--- MATERIAL FOR THIS EXERCISE Enclosed Below ---
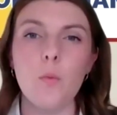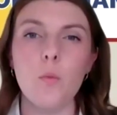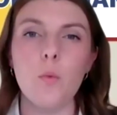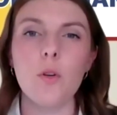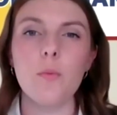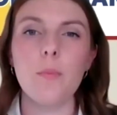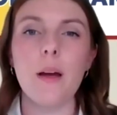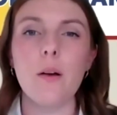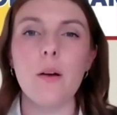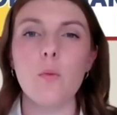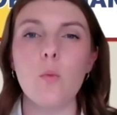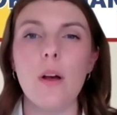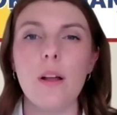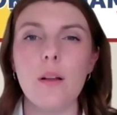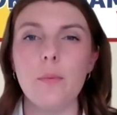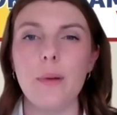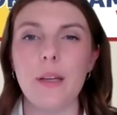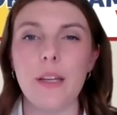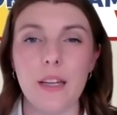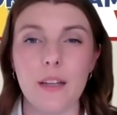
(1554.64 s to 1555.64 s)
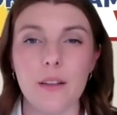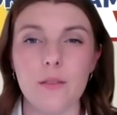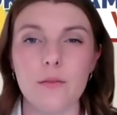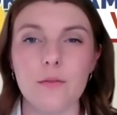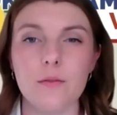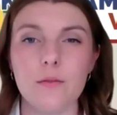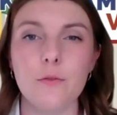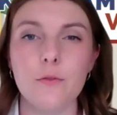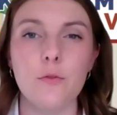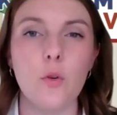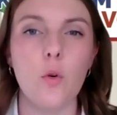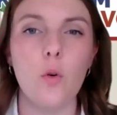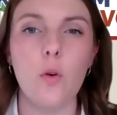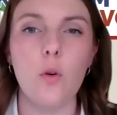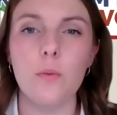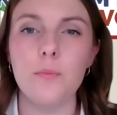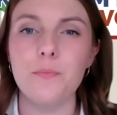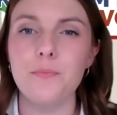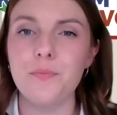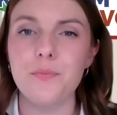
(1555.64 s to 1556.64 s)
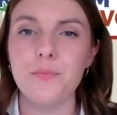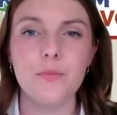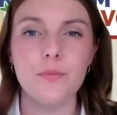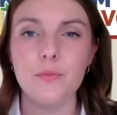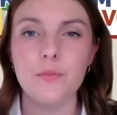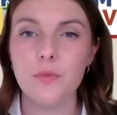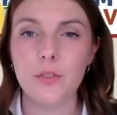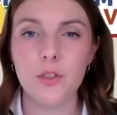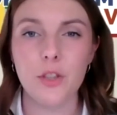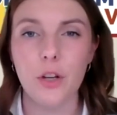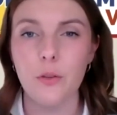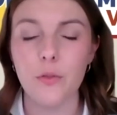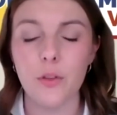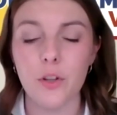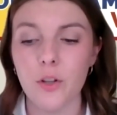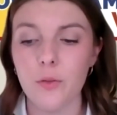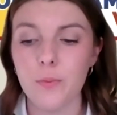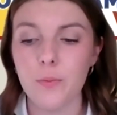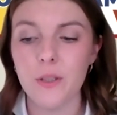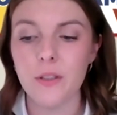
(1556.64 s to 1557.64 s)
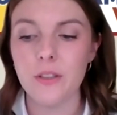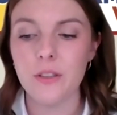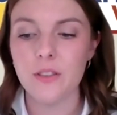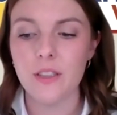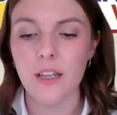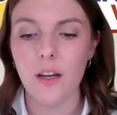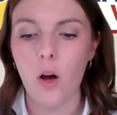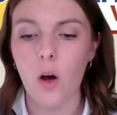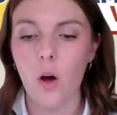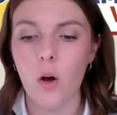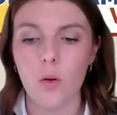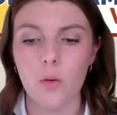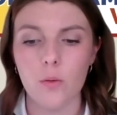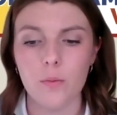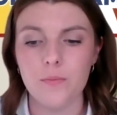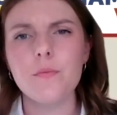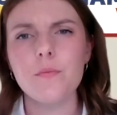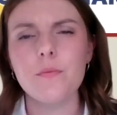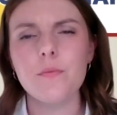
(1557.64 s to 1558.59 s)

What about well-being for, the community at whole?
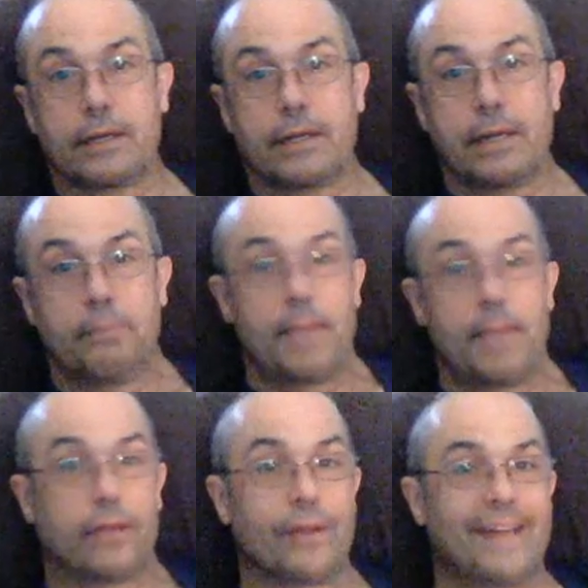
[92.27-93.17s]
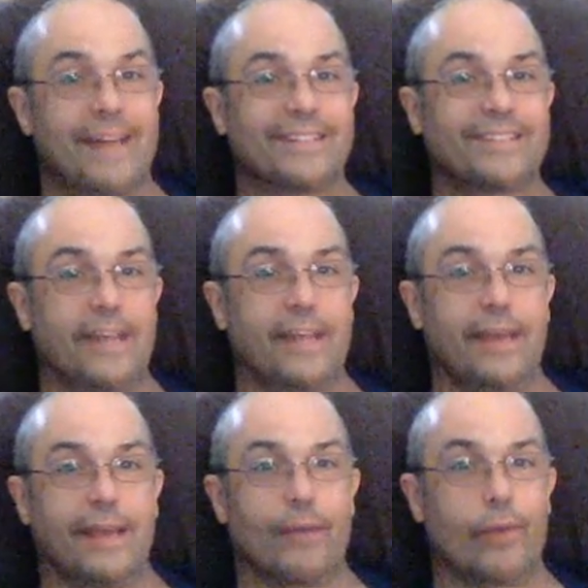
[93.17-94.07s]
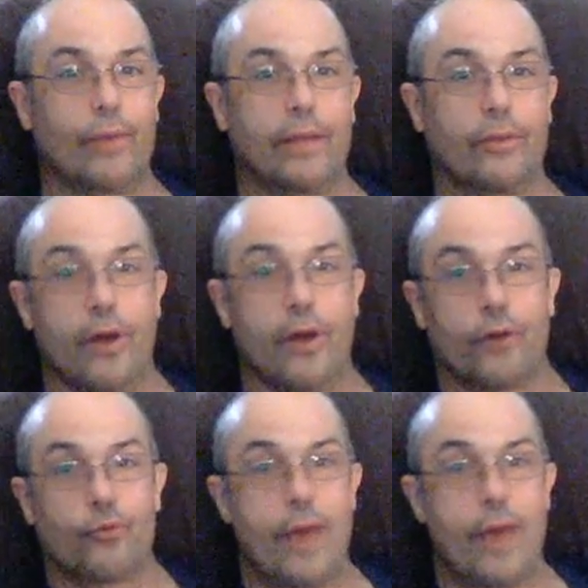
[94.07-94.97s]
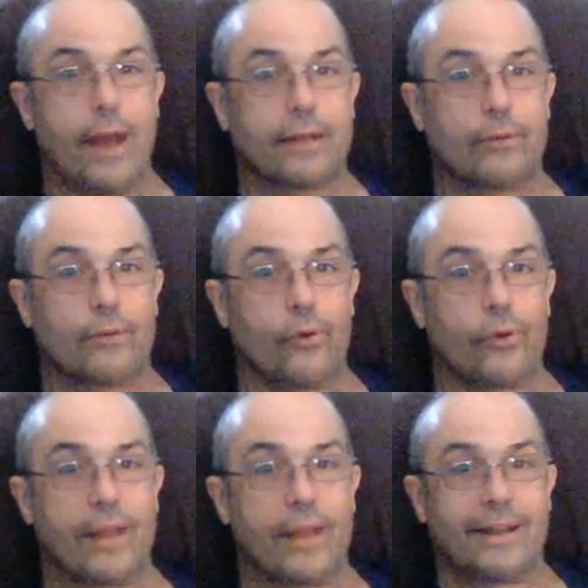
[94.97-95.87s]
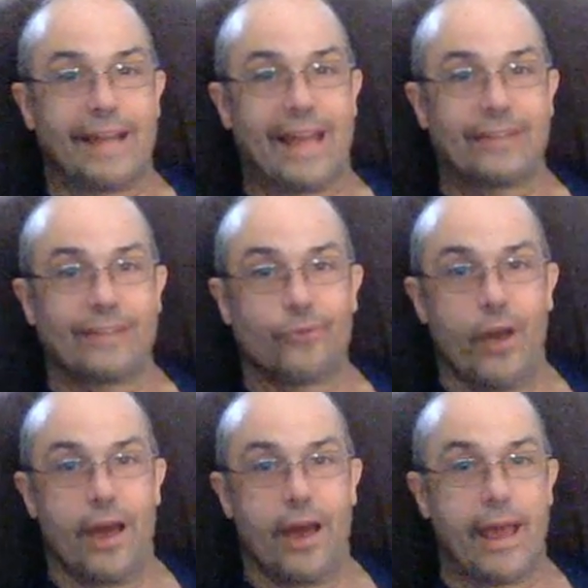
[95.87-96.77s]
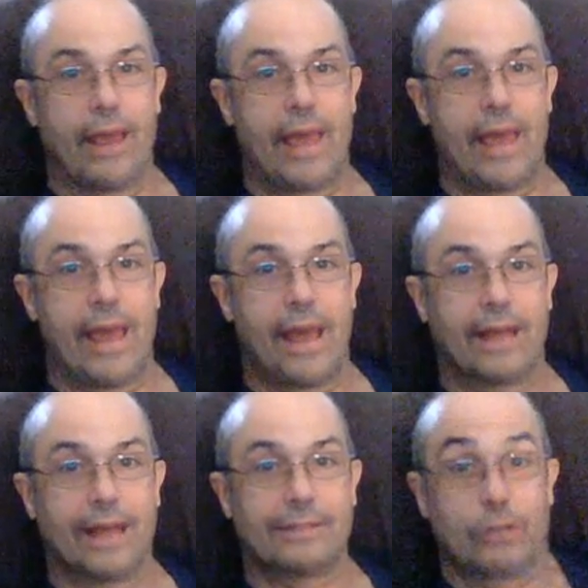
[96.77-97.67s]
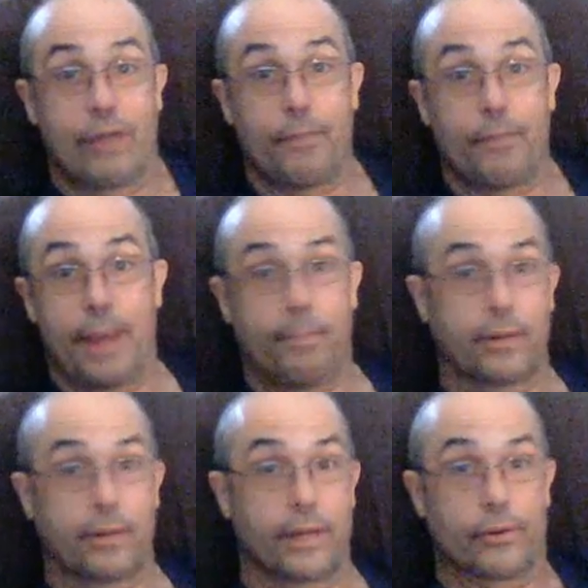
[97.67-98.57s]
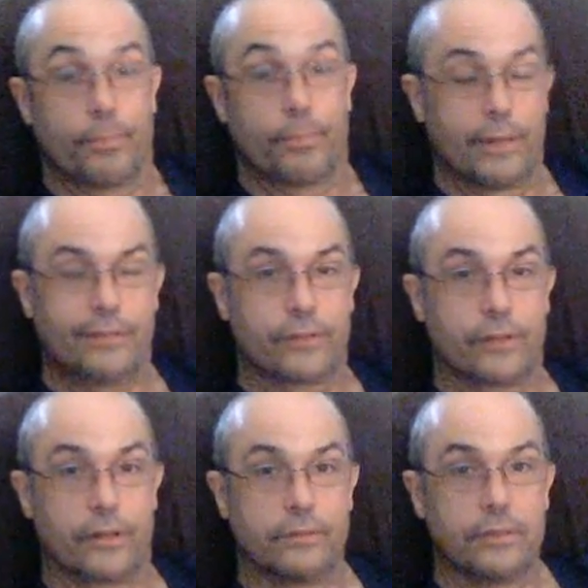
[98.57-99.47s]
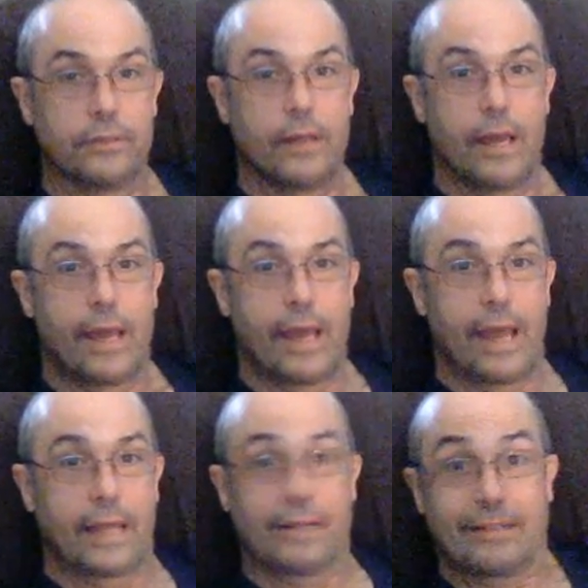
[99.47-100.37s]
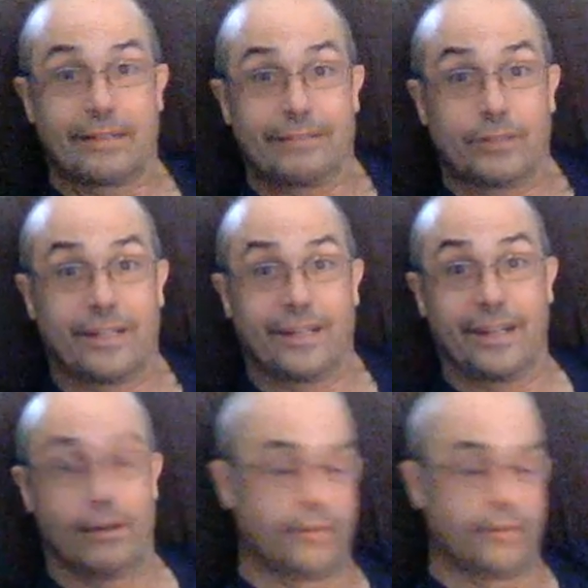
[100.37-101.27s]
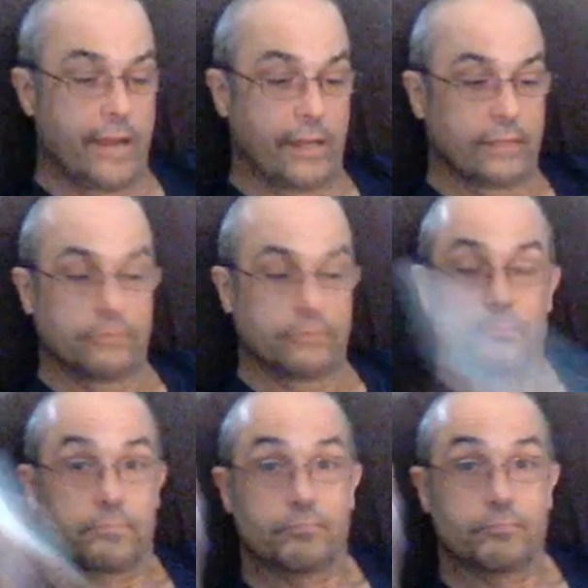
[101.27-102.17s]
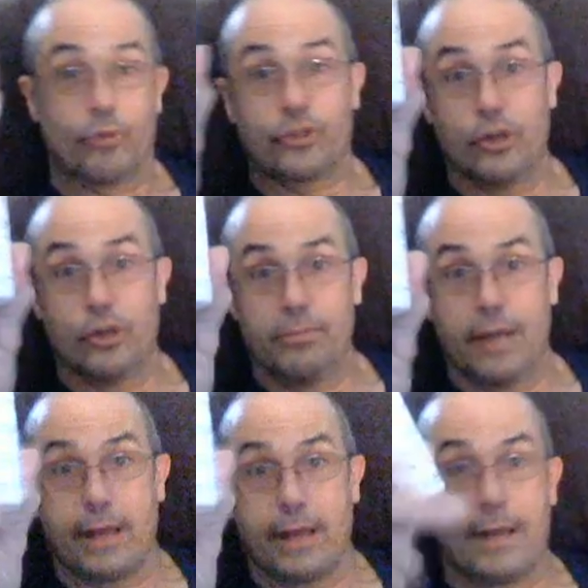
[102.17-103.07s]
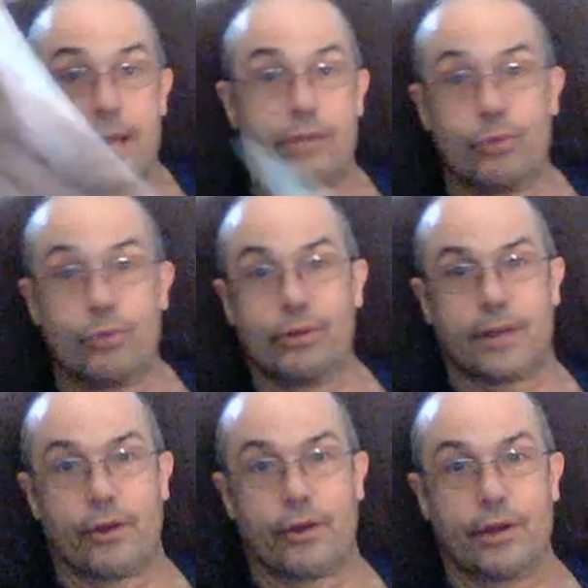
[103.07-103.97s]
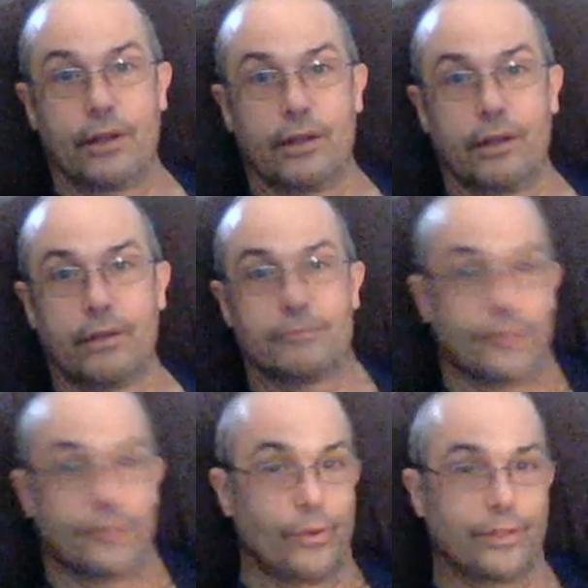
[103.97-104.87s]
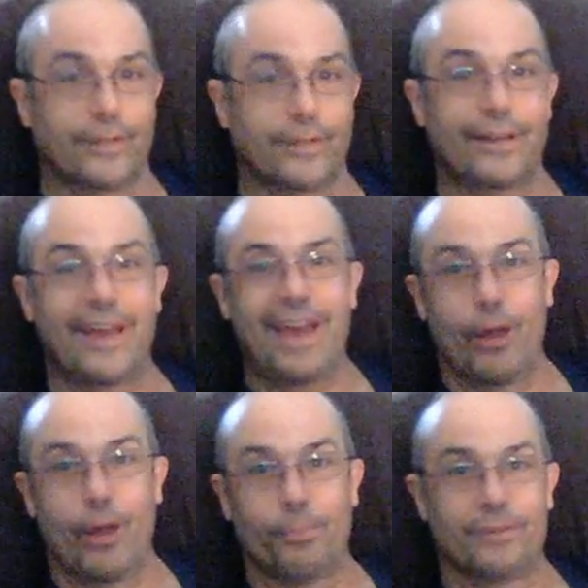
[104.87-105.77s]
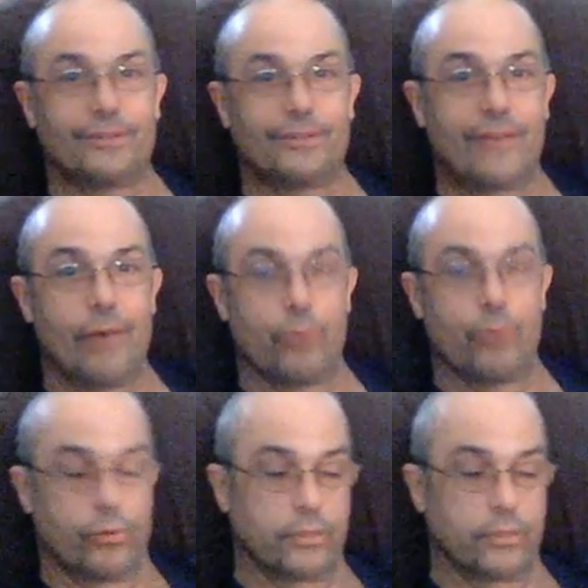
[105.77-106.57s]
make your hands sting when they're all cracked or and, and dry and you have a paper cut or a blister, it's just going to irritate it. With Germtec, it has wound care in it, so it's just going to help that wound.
--- End of Enclosed MATERIAL FOR THIS EXERCISE ---
TRY IT:
Nothing but the lines from the one holding "[95.87-96.77s]" through the last line of the entries should be written out, exactly and inclusively, minus the pictures.

RESPONSE BELOW:
[95.87-96.77s]
[96.77-97.67s]
[97.67-98.57s]
[98.57-99.47s]
[99.47-100.37s]
[100.37-101.27s]
[101.27-102.17s]
[102.17-103.07s]
[103.07-103.97s]
[103.97-104.87s]
[104.87-105.77s]
[105.77-106.57s]
make your hands sting when they're all cracked or and, and dry and you have a paper cut or a blister, it's just going to irritate it. With Germtec, it has wound care in it, so it's just going to help that wound.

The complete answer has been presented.